▶ **YOUR GOAL**: Repeat all the records exactly, omitting pictures.

(Stored items)
<<<<

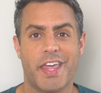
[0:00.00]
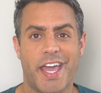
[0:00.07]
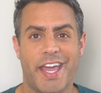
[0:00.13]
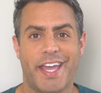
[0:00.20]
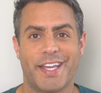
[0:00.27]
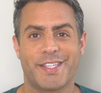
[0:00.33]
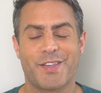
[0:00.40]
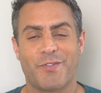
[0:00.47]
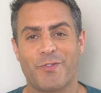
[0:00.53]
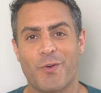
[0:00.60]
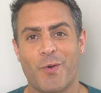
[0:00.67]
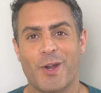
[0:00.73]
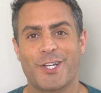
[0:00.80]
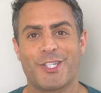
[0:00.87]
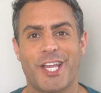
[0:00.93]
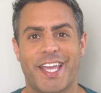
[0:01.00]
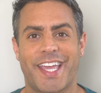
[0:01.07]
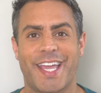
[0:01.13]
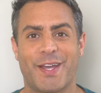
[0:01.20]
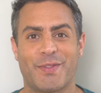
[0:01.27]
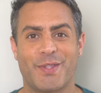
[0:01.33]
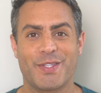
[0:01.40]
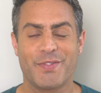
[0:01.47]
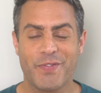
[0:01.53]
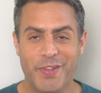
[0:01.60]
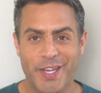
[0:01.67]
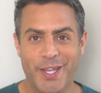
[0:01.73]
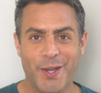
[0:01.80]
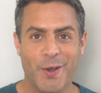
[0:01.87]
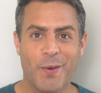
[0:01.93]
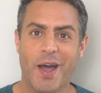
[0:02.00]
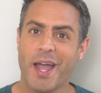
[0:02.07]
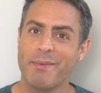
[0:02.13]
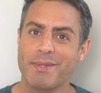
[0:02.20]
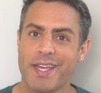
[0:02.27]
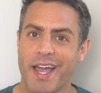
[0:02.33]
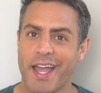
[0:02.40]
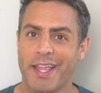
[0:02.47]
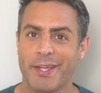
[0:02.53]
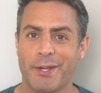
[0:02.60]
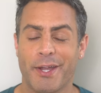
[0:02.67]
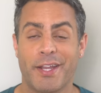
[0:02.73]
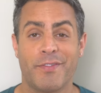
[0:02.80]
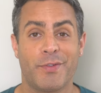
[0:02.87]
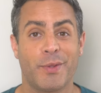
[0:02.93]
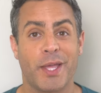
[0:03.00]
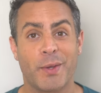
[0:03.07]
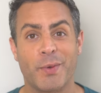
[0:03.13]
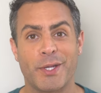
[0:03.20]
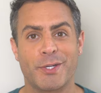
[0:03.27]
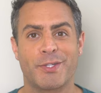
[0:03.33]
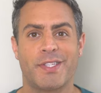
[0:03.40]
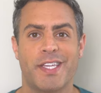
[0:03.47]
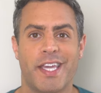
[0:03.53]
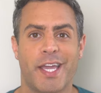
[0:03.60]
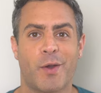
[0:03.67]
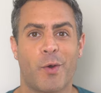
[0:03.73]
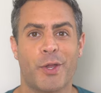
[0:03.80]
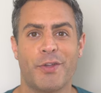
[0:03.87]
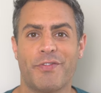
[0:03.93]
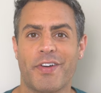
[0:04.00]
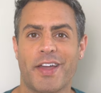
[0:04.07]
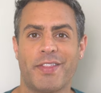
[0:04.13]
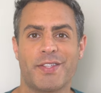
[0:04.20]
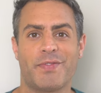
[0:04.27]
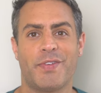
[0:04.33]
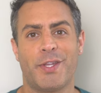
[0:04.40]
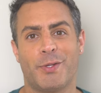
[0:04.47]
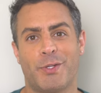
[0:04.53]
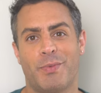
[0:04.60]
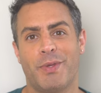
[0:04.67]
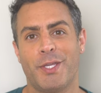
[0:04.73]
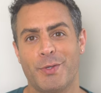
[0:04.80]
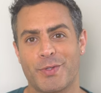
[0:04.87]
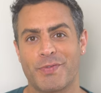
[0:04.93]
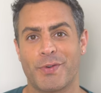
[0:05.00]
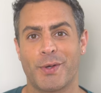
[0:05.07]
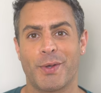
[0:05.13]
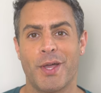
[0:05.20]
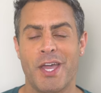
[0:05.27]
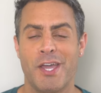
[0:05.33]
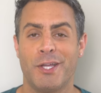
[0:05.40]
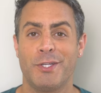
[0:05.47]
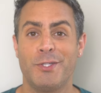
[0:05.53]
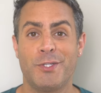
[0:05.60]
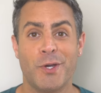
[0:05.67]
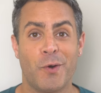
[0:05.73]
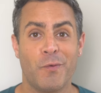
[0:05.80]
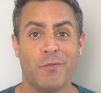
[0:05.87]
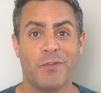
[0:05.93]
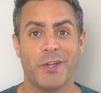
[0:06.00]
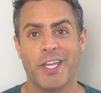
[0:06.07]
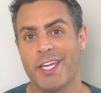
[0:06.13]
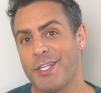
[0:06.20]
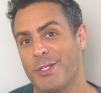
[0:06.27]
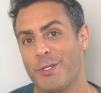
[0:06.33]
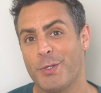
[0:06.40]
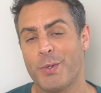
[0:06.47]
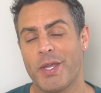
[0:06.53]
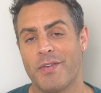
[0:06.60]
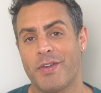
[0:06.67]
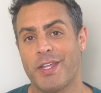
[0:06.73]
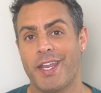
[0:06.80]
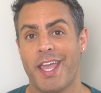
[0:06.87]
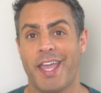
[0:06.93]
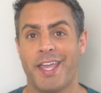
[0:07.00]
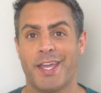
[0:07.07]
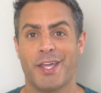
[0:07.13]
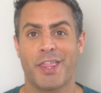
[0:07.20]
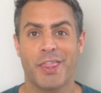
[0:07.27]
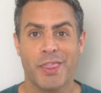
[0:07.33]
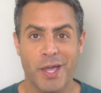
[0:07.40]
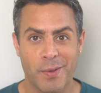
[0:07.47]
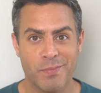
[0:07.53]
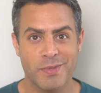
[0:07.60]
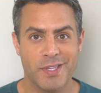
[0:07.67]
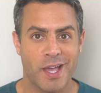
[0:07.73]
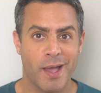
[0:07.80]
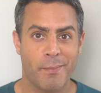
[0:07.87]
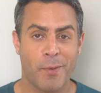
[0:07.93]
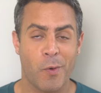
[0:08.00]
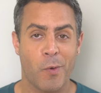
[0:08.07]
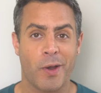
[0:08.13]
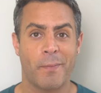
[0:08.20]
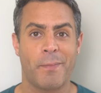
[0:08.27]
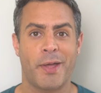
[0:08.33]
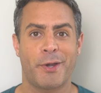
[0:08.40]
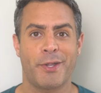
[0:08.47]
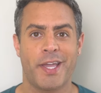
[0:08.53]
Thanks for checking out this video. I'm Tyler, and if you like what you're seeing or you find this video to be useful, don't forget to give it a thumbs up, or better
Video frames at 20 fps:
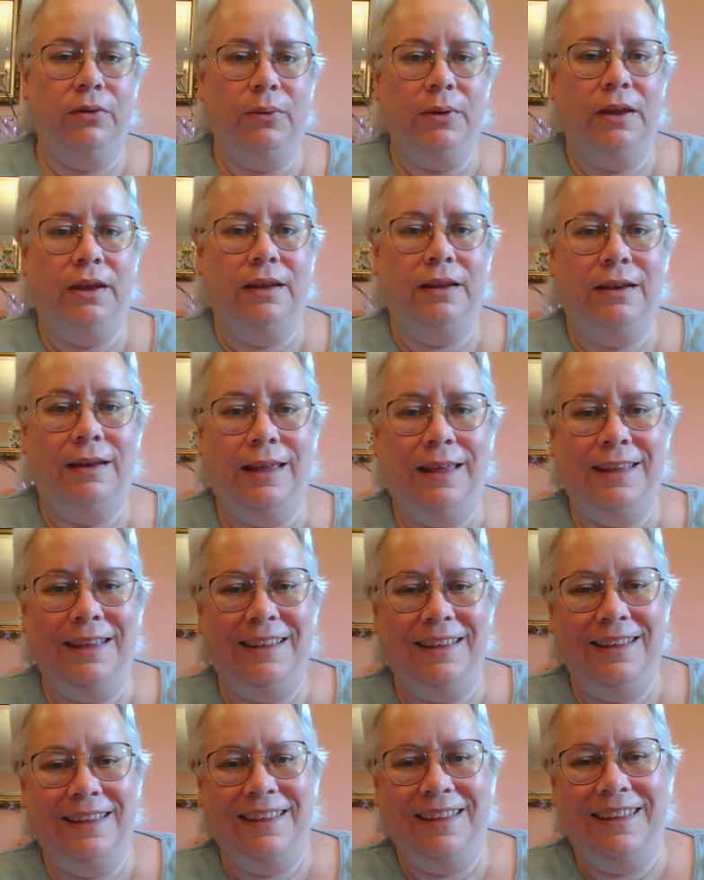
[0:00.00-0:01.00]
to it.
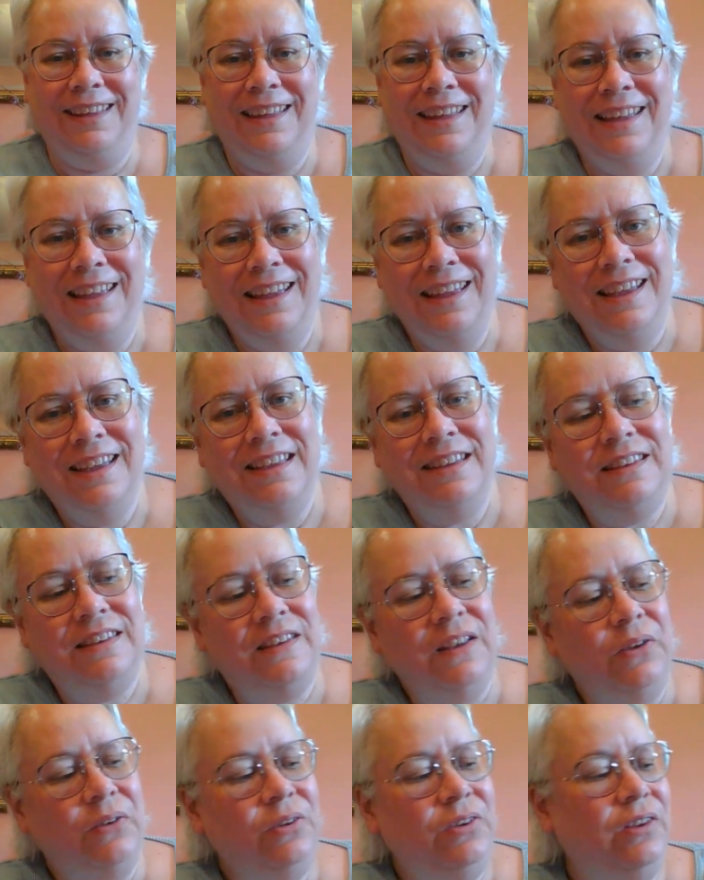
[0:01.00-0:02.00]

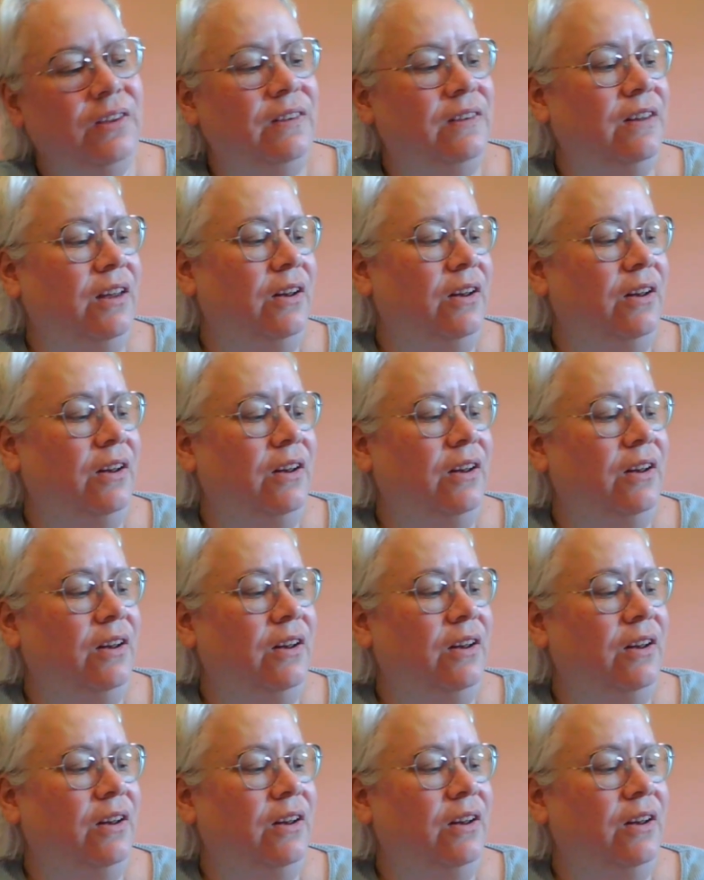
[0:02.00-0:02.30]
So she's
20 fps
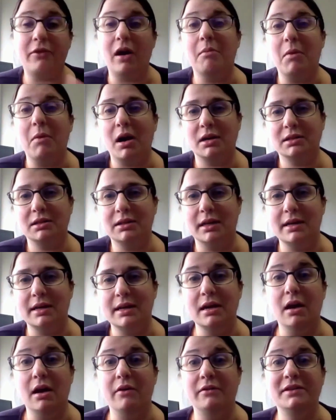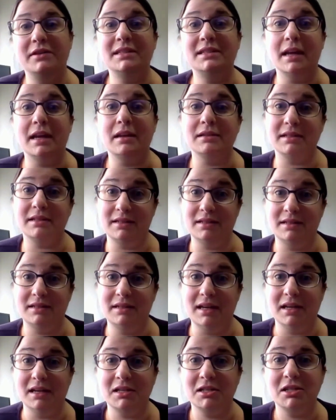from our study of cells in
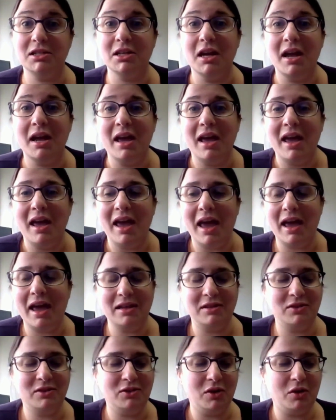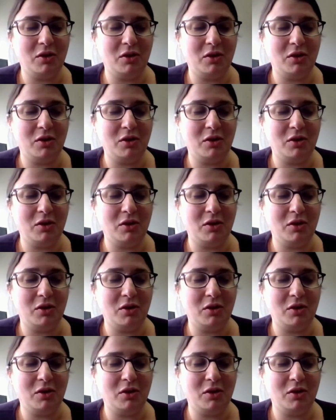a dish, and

>>>>

▶ **TASK RESULT**:
[0:00.00]
[0:00.07]
[0:00.13]
[0:00.20]
[0:00.27]
[0:00.33]
[0:00.40]
[0:00.47]
[0:00.53]
[0:00.60]
[0:00.67]
[0:00.73]
[0:00.80]
[0:00.87]
[0:00.93]
[0:01.00]
[0:01.07]
[0:01.13]
[0:01.20]
[0:01.27]
[0:01.33]
[0:01.40]
[0:01.47]
[0:01.53]
[0:01.60]
[0:01.67]
[0:01.73]
[0:01.80]
[0:01.87]
[0:01.93]
[0:02.00]
[0:02.07]
[0:02.13]
[0:02.20]
[0:02.27]
[0:02.33]
[0:02.40]
[0:02.47]
[0:02.53]
[0:02.60]
[0:02.67]
[0:02.73]
[0:02.80]
[0:02.87]
[0:02.93]
[0:03.00]
[0:03.07]
[0:03.13]
[0:03.20]
[0:03.27]
[0:03.33]
[0:03.40]
[0:03.47]
[0:03.53]
[0:03.60]
[0:03.67]
[0:03.73]
[0:03.80]
[0:03.87]
[0:03.93]
[0:04.00]
[0:04.07]
[0:04.13]
[0:04.20]
[0:04.27]
[0:04.33]
[0:04.40]
[0:04.47]
[0:04.53]
[0:04.60]
[0:04.67]
[0:04.73]
[0:04.80]
[0:04.87]
[0:04.93]
[0:05.00]
[0:05.07]
[0:05.13]
[0:05.20]
[0:05.27]
[0:05.33]
[0:05.40]
[0:05.47]
[0:05.53]
[0:05.60]
[0:05.67]
[0:05.73]
[0:05.80]
[0:05.87]
[0:05.93]
[0:06.00]
[0:06.07]
[0:06.13]
[0:06.20]
[0:06.27]
[0:06.33]
[0:06.40]
[0:06.47]
[0:06.53]
[0:06.60]
[0:06.67]
[0:06.73]
[0:06.80]
[0:06.87]
[0:06.93]
[0:07.00]
[0:07.07]
[0:07.13]
[0:07.20]
[0:07.27]
[0:07.33]
[0:07.40]
[0:07.47]
[0:07.53]
[0:07.60]
[0:07.67]
[0:07.73]
[0:07.80]
[0:07.87]
[0:07.93]
[0:08.00]
[0:08.07]
[0:08.13]
[0:08.20]
[0:08.27]
[0:08.33]
[0:08.40]
[0:08.47]
[0:08.53]
Thanks for checking out this video. I'm Tyler, and if you like what you're seeing or you find this video to be useful, don't forget to give it a thumbs up, or better
Video frames at 20 fps:
[0:00.00-0:01.00]
to it.
[0:01.00-0:02.00]

[0:02.00-0:02.30]
So she's
20 fps
from our study of cells in
a dish, and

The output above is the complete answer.